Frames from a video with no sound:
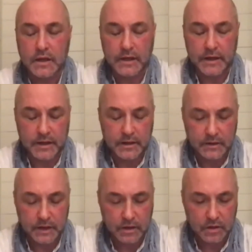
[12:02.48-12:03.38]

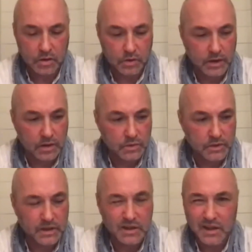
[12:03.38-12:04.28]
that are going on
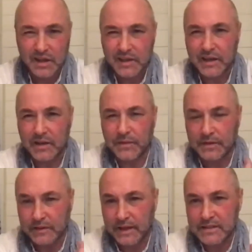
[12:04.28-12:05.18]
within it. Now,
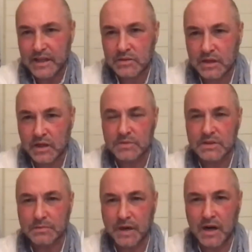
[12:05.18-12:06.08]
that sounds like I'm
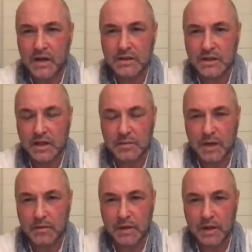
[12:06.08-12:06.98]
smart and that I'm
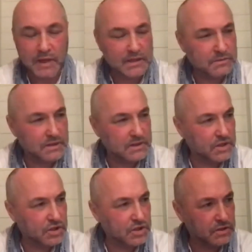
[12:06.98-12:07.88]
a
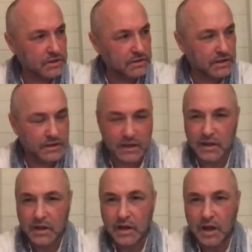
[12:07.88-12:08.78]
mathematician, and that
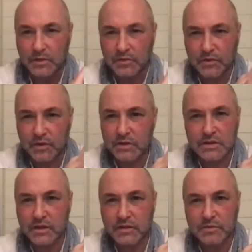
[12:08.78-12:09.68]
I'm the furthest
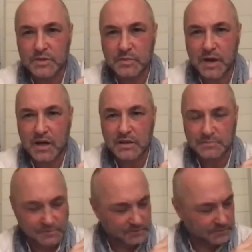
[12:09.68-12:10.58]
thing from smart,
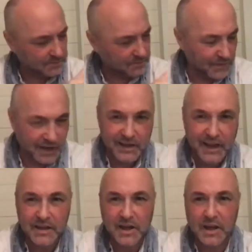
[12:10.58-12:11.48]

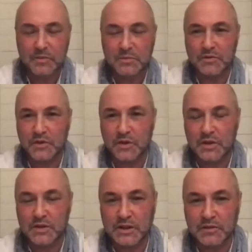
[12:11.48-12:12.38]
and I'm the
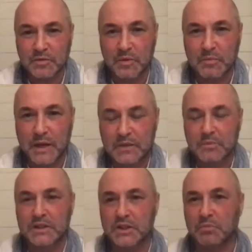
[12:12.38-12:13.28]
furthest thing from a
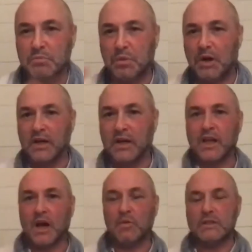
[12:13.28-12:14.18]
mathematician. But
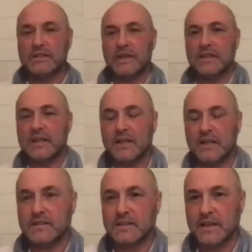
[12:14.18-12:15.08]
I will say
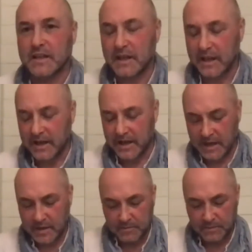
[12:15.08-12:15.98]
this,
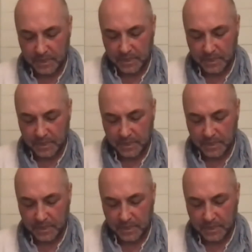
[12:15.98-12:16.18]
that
★ ★ ★ ★ ★ ★ ★
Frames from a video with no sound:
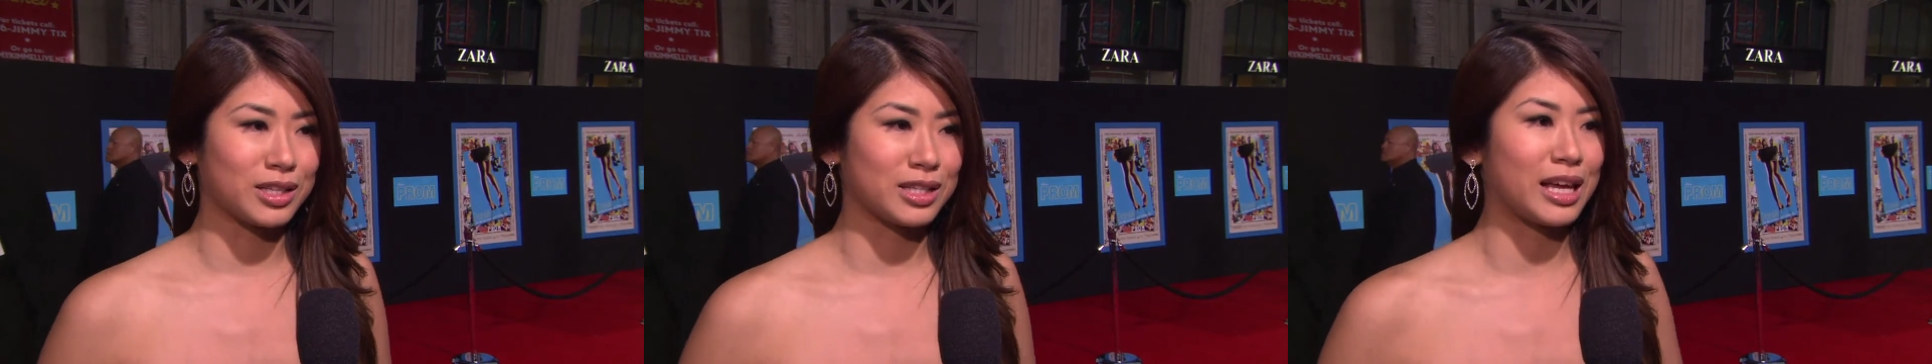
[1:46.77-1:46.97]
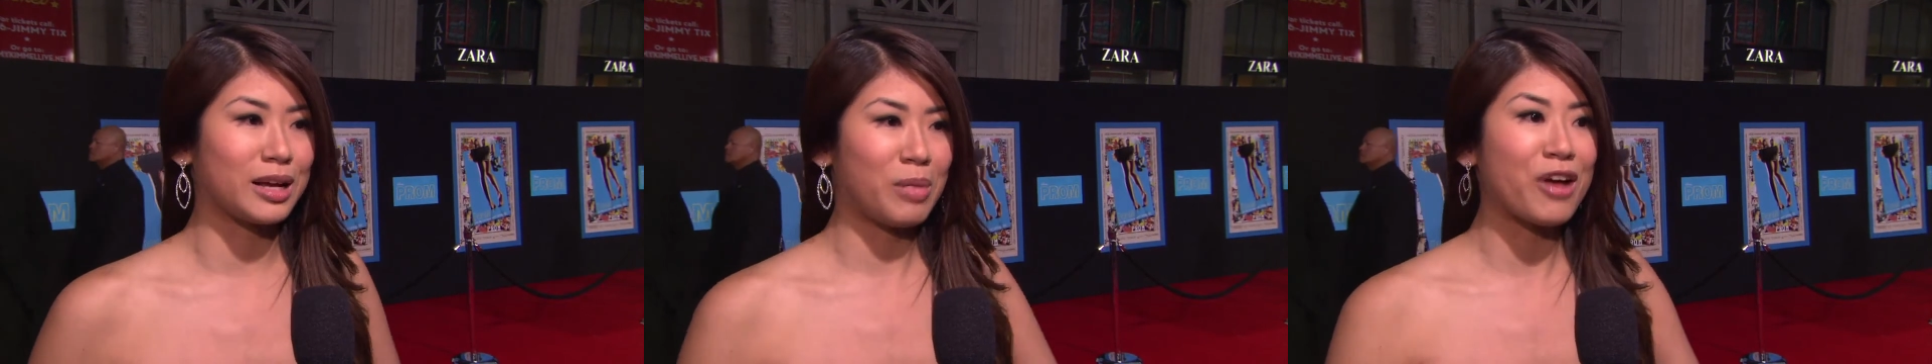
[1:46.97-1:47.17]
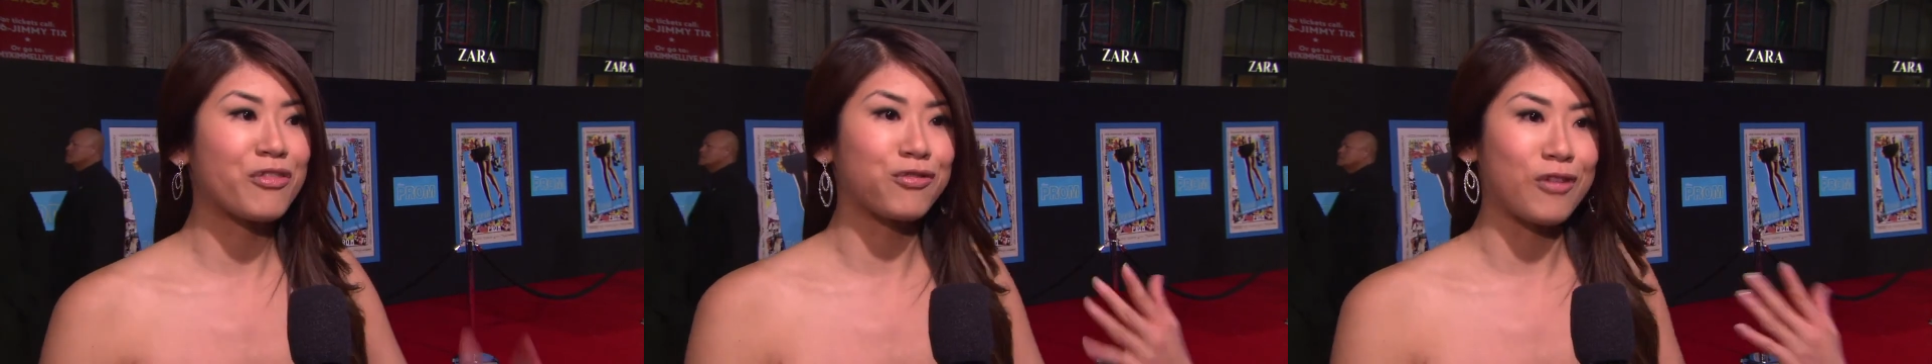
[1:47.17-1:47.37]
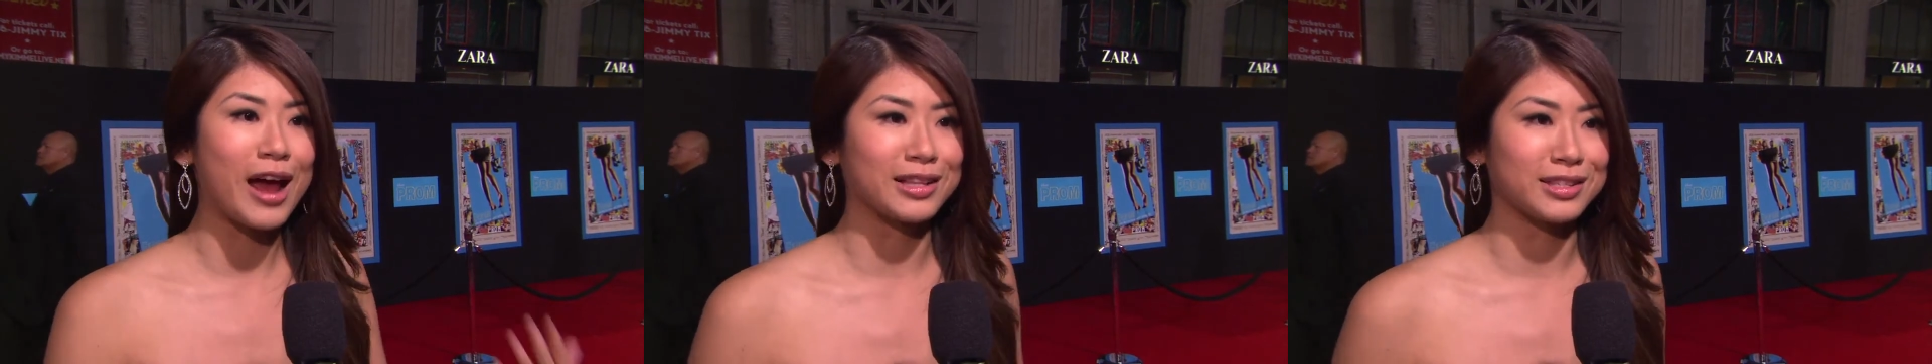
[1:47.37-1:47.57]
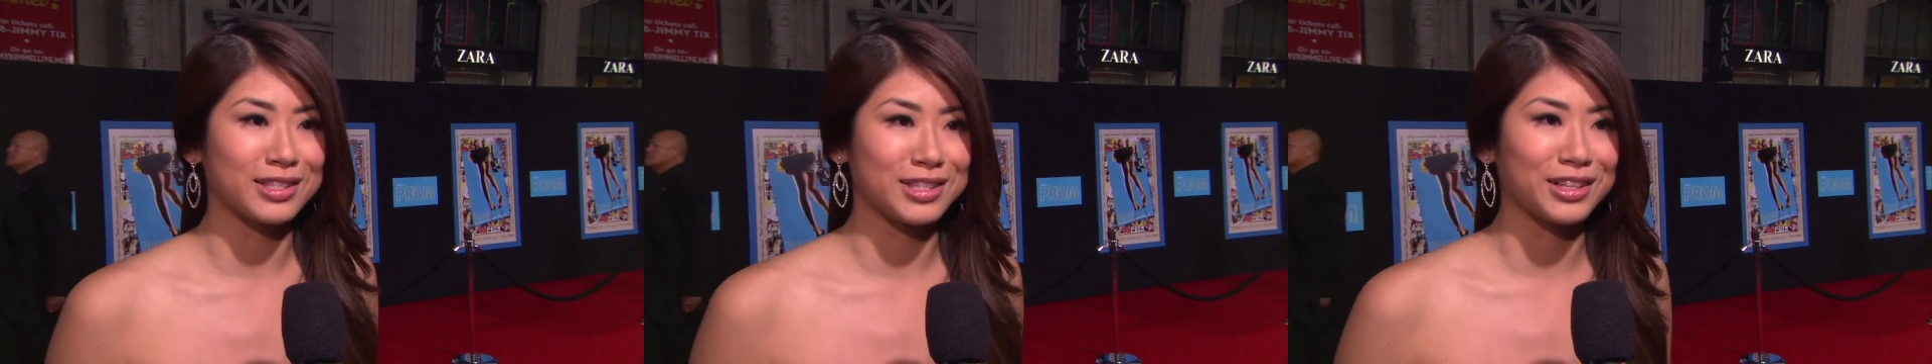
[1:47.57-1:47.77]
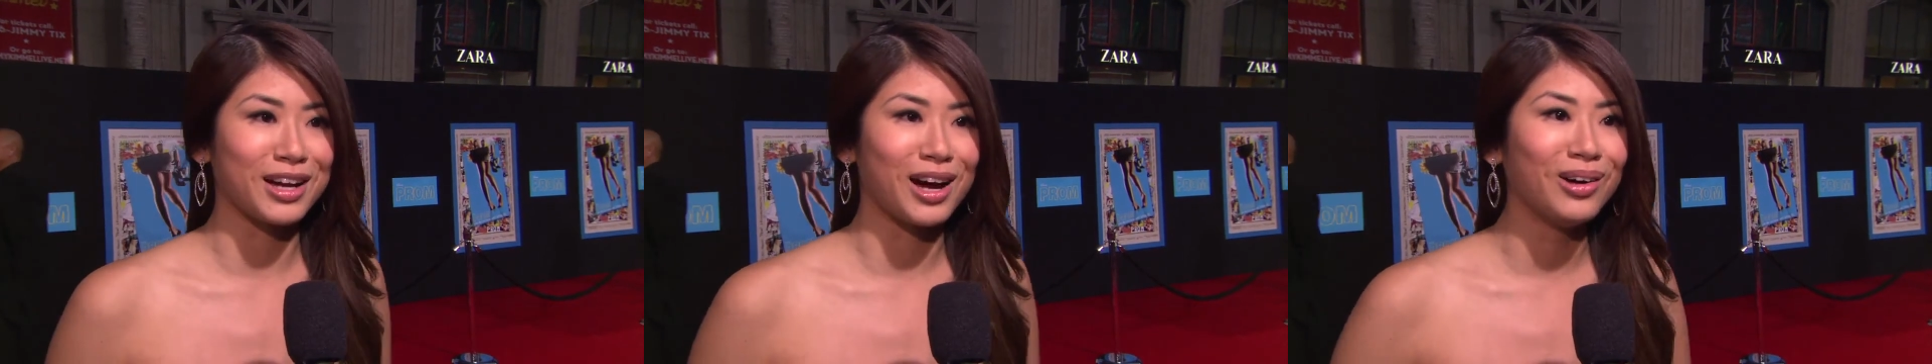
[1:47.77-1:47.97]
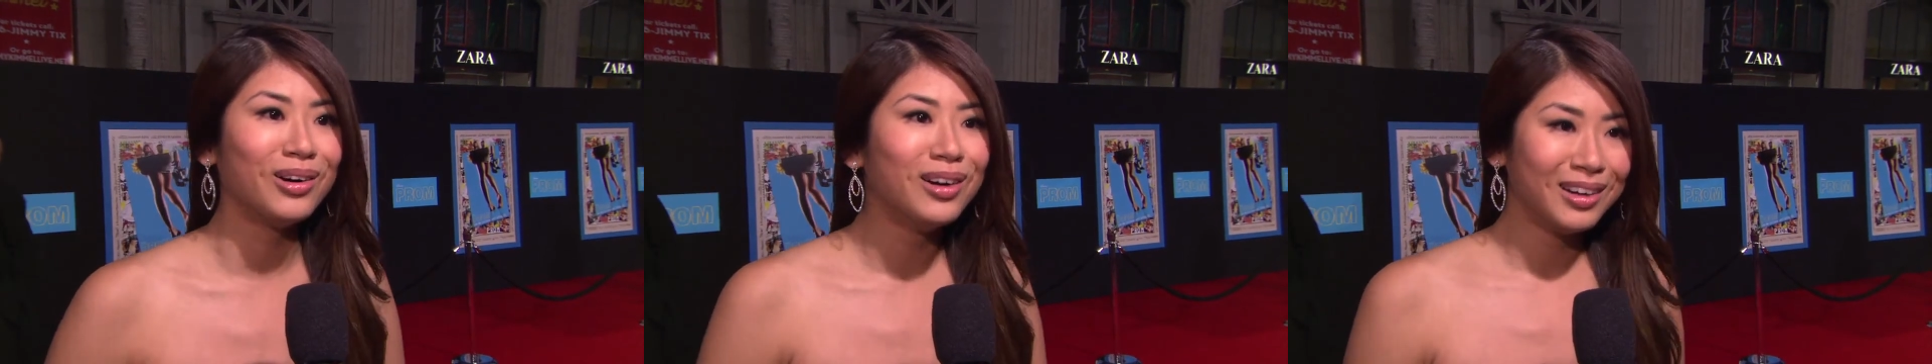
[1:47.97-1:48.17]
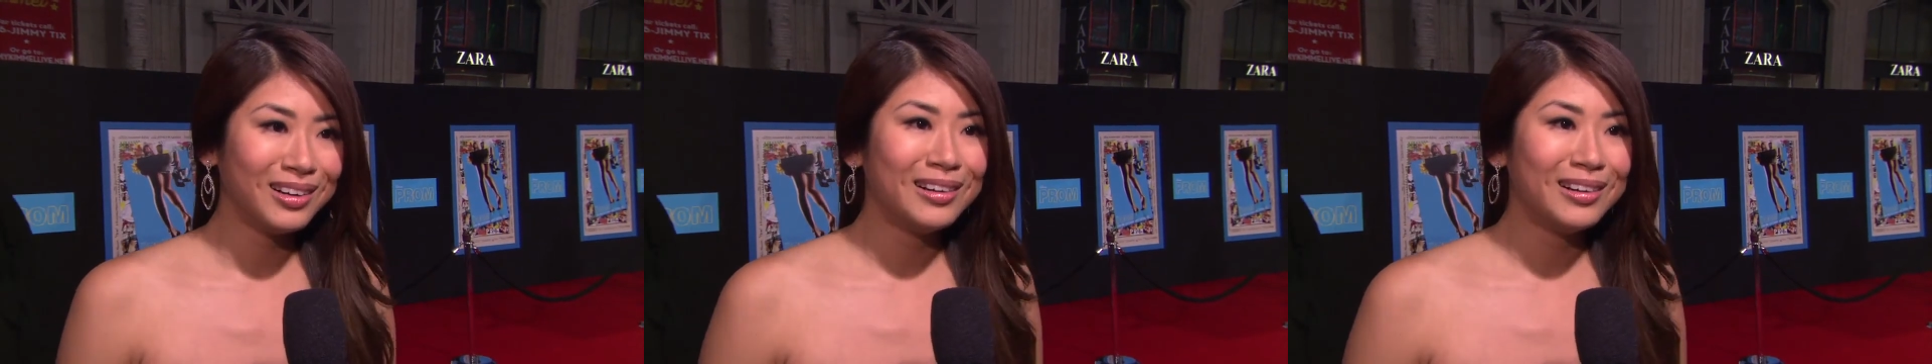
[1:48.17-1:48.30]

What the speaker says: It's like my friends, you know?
★ ★ ★ ★ ★ ★ ★
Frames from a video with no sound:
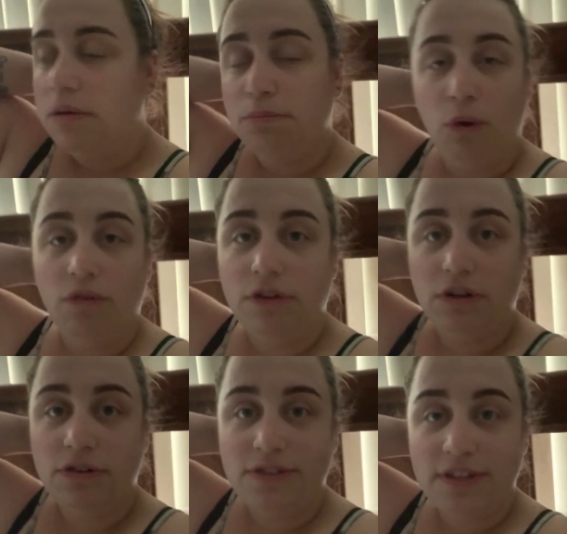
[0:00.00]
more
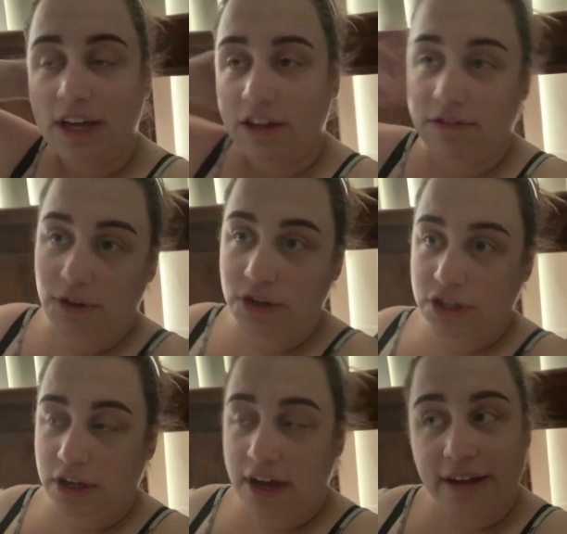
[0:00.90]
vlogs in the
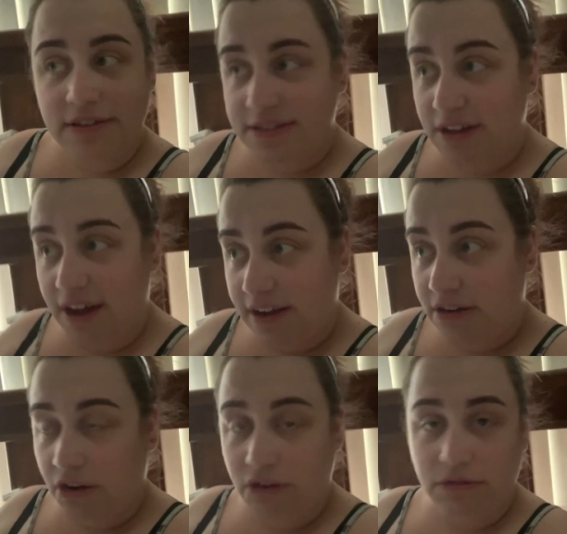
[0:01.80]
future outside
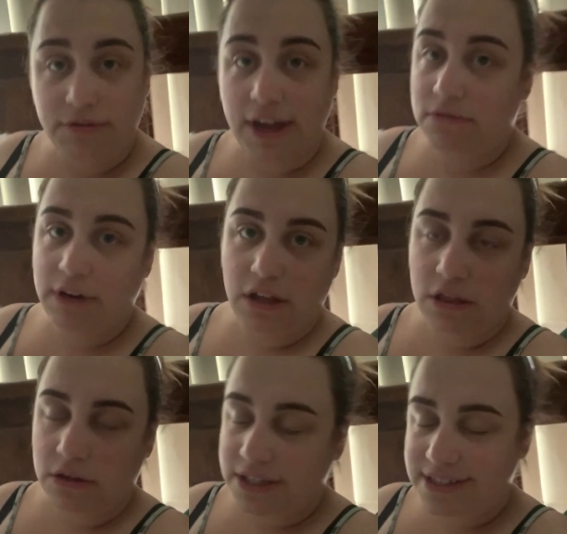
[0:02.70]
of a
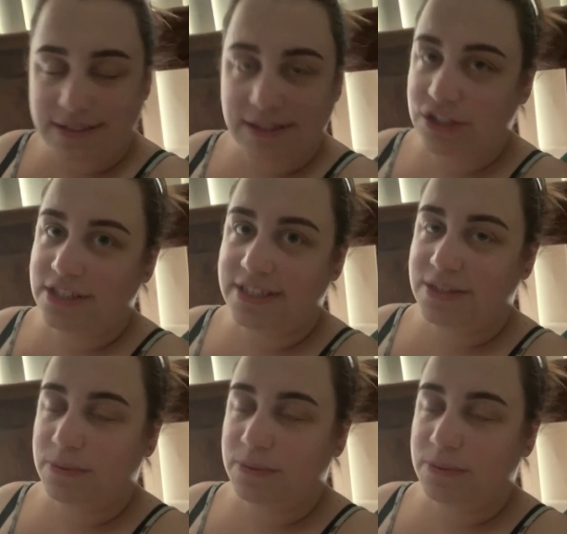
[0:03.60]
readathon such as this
★ ★ ★ ★ ★ ★ ★
- _Task to complete_
Above are some records; quote exactly and only the lines that begin at the line containing "[1:47.77-1:47.97]" and stop after the line containing "What the speaker", leaving out the pictures.

- _Written solution_
[1:47.77-1:47.97]
[1:47.97-1:48.17]
[1:48.17-1:48.30]

What the speaker says: It's like my friends, you know?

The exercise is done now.